Contrôles, amendes : des pratiques policières d'«éviction des indésirables», selon une étude

Un rapport du centre de recherche sur les inégalités sociales de Sciences Po, commandé par le Défenseur des droits, a analysé les contrôles d'identité policiers et amendes à répétition. Ce rapport décrit "une politique institutionnelle" destinée à évincer de l'espace public parisien des personnes considérées comme "indésirables".
En analysant des contrôles d'identité policiers et amendes à répétition, une étude publiée mercredi par le Défenseur des droits décrit "une politique institutionnelle" destinée à évincer de l'espace public parisien des personnes considérées comme "indésirables", soit des jeunes racisés issus de milieux populaires.

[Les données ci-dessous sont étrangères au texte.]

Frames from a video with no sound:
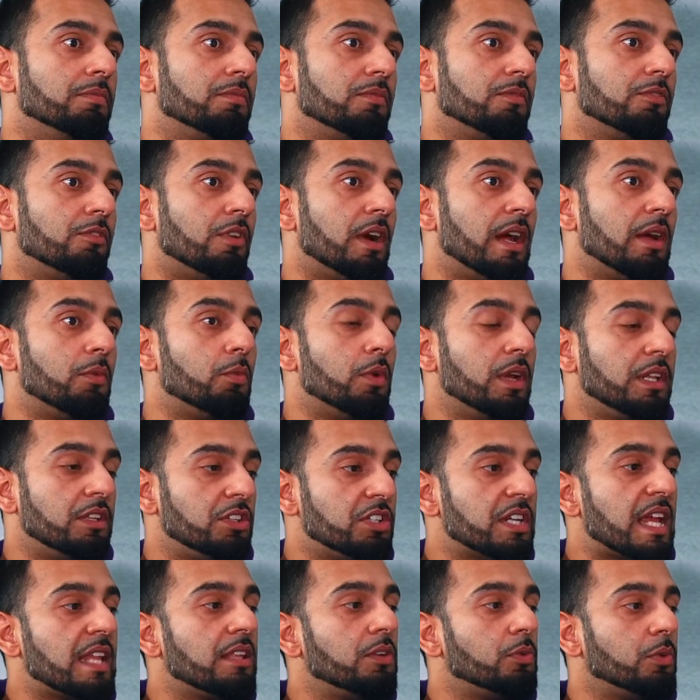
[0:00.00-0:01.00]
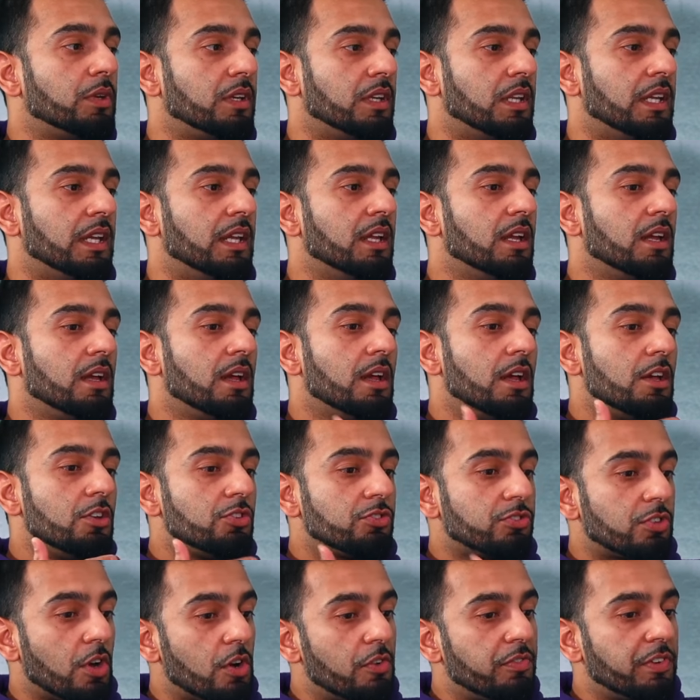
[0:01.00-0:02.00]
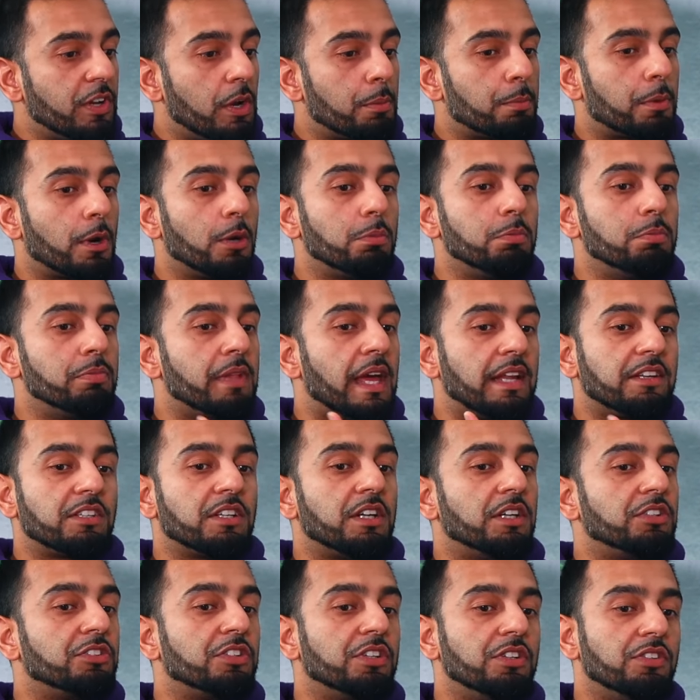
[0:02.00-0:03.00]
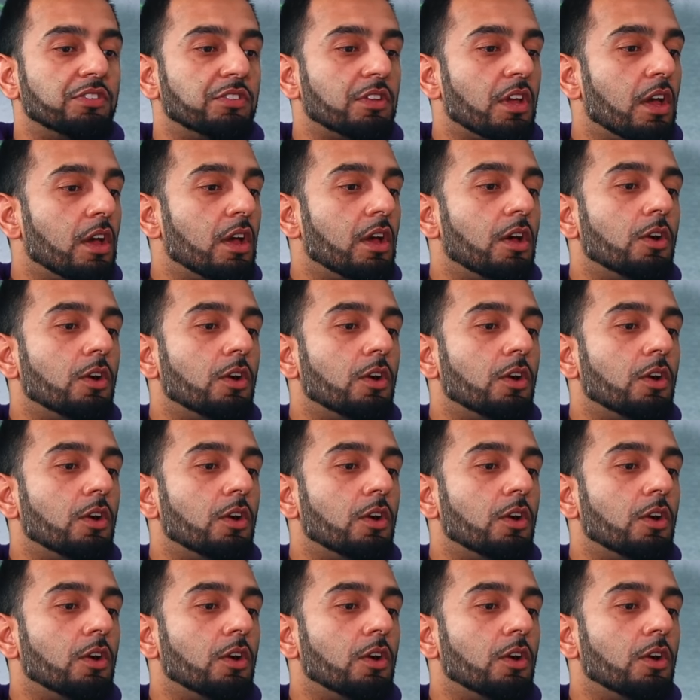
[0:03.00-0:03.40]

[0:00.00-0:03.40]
Yes. Right? We're genuinely solving a problem that touchesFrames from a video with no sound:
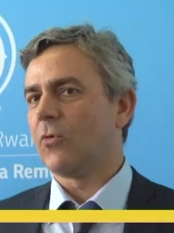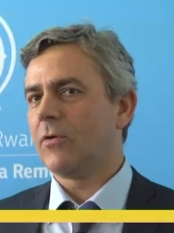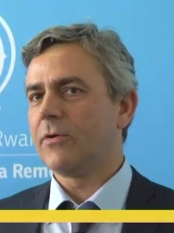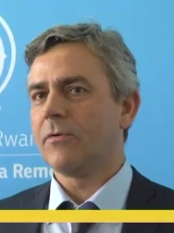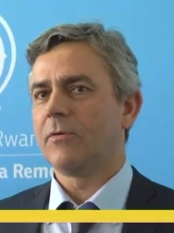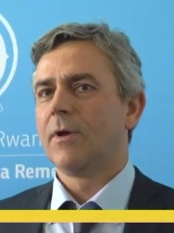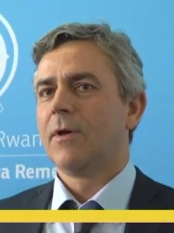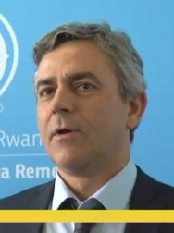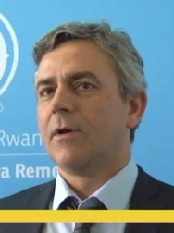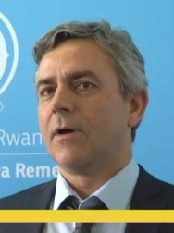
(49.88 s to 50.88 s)
small, you
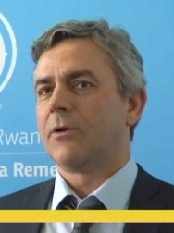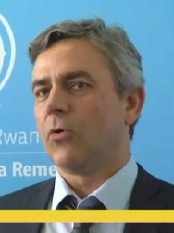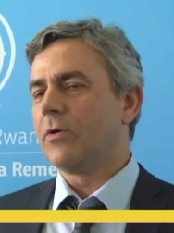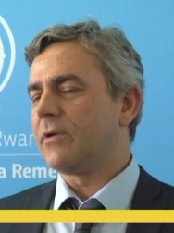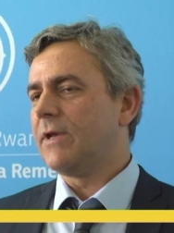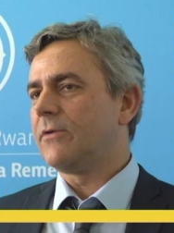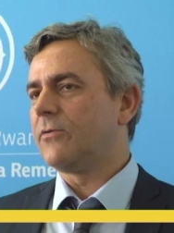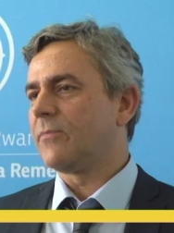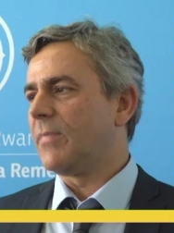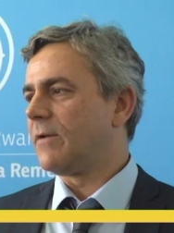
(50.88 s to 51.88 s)
uh, don't need
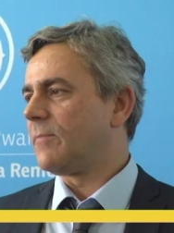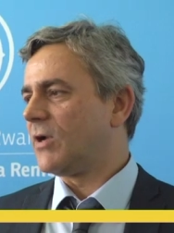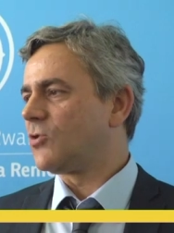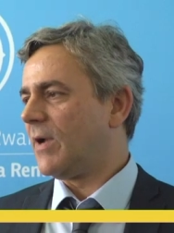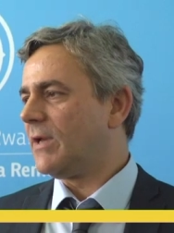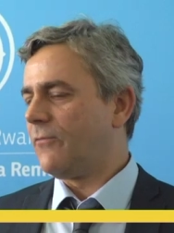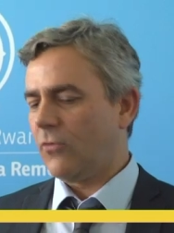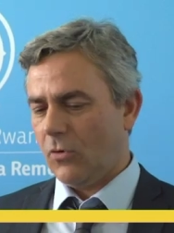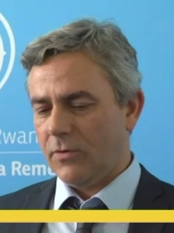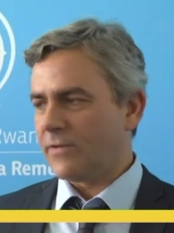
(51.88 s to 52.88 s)
to spend much money
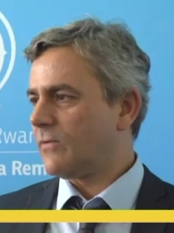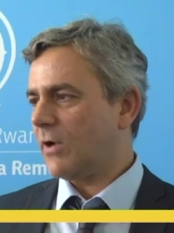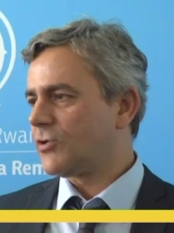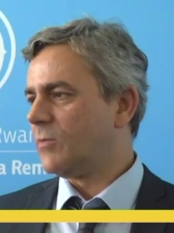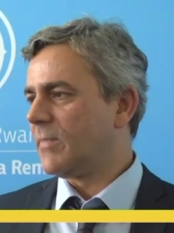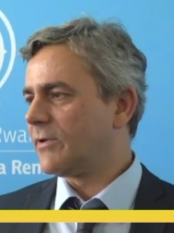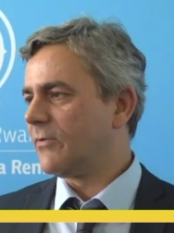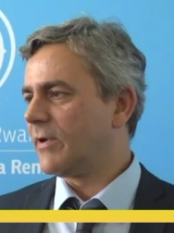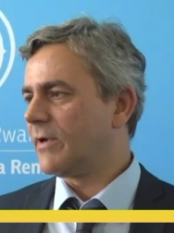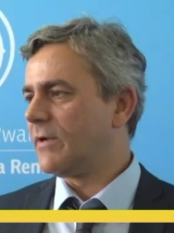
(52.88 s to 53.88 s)
for all the structural
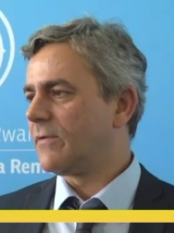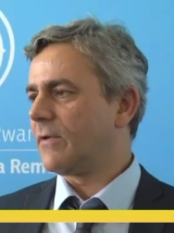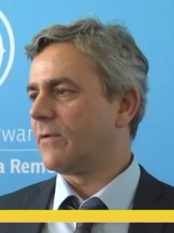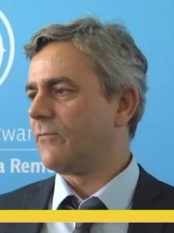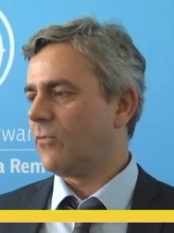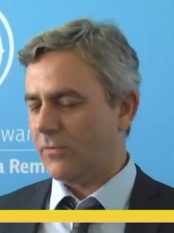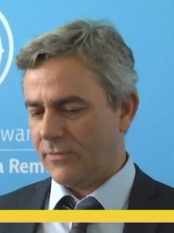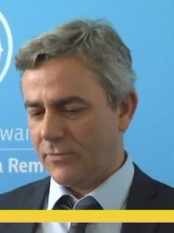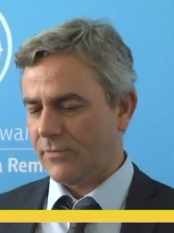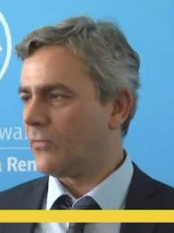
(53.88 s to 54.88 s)
materials and for
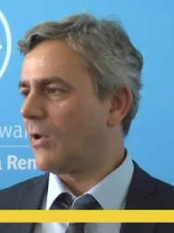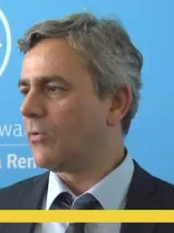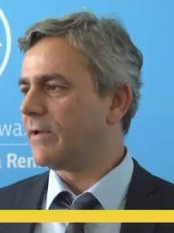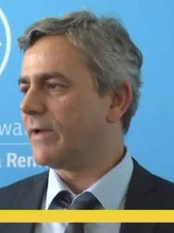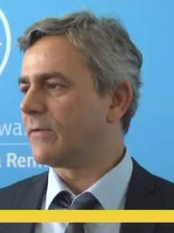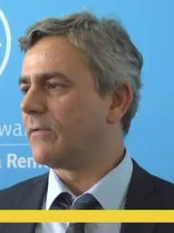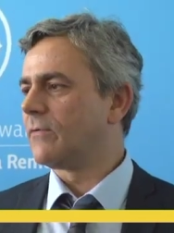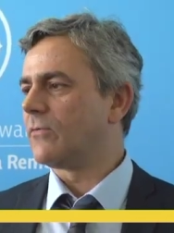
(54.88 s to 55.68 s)
the surroundings.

"Le contrôle d'identité et l'amende forfaitaire sont fréquemment présentés comme des outils relativement anodins de lutte contre la délinquance", relève ce rapport commandé au centre de recherche sur les inégalités sociales de Sciences Po. "Or, les logiques qui ont accompagné leur mise en place et les lois qui les régissent, montrent qu'ils ont en réalité des finalités multiples, favorisant leur usage à des fins d'éviction", sur la base de "l'âge, le genre, assignation ethno-raciale et précarité économique".
Le rapport décrypte également "la pratique de la multi-verbalisation"
L'étude se base d'abord sur l'analyse d'une enquête menée par l'Inspection générale de la police nationale (IGPN) après une plainte pour violences et discriminations mettant en cause des policiers du 12e arrondissement de Paris. Ce dossier montre comment, entre 2013 et 2015, "les policiers ont sélectionné, parmi les options fournies par le logiciel de la police nationale, 'Perturbateurs - indésirables' comme motif d'intervention", et ce de manière "quasi-quotidienne".
Or, "ni le terme 'éviction' ni celui d''indésirables' n'existent dans le Code de procédure pénale, et la loi interdit la discrimination sur la base de l'origine ou de la situation économique", souligne l'étude. Ces pratiques exposent les personnes ciblées "à des situations de harcèlement policier, renforcent leur exclusion sociale et économique et alimentent leur défiance envers les institutions étatiques".
Le rapport décrypte également "la pratique de la multi-verbalisation" en région parisienne sur la base d'une quarantaine d'entretiens réalisés avec des jeunes multi-verbalisés entre janvier 2019 et juin 2024 et qui vivent majoritairement intramuros. Les amendes concernent des faits constatés aussi bien de jour qu'en soirée, et visent des tapages diurnes, des crachats ou des abandons d'ordures.
Elles peuvent être conséquentes. C'est le cas d'Amadou, 19 ans, verbalisé plus d'une centaine de fois entre 2018 et 2023, et dont les dettes frôlent les 32.000 euros, gonflées par la majoration d'amendes non réglées. Le rapport souligne aussi les amendes "Covid", et note que "ces jeunes ont en moyenne été 140 fois plus verbalisés pour des infractions liées à la pandémie de Covid que le reste de la population d'Île-de-France".
Les municipalités "encouragent" et "légitiment ces pratiques au nom de la protection de la tranquillité des 'riverains', catégorie dont elles excluent de fait les jeunes ciblés", poursuit l'étude qui rappelle qu'en 2023 le Conseil d'état a reconnu "l'existence de contrôles d'identité discriminatoires qui ne peuvent être réduits à des cas isolés".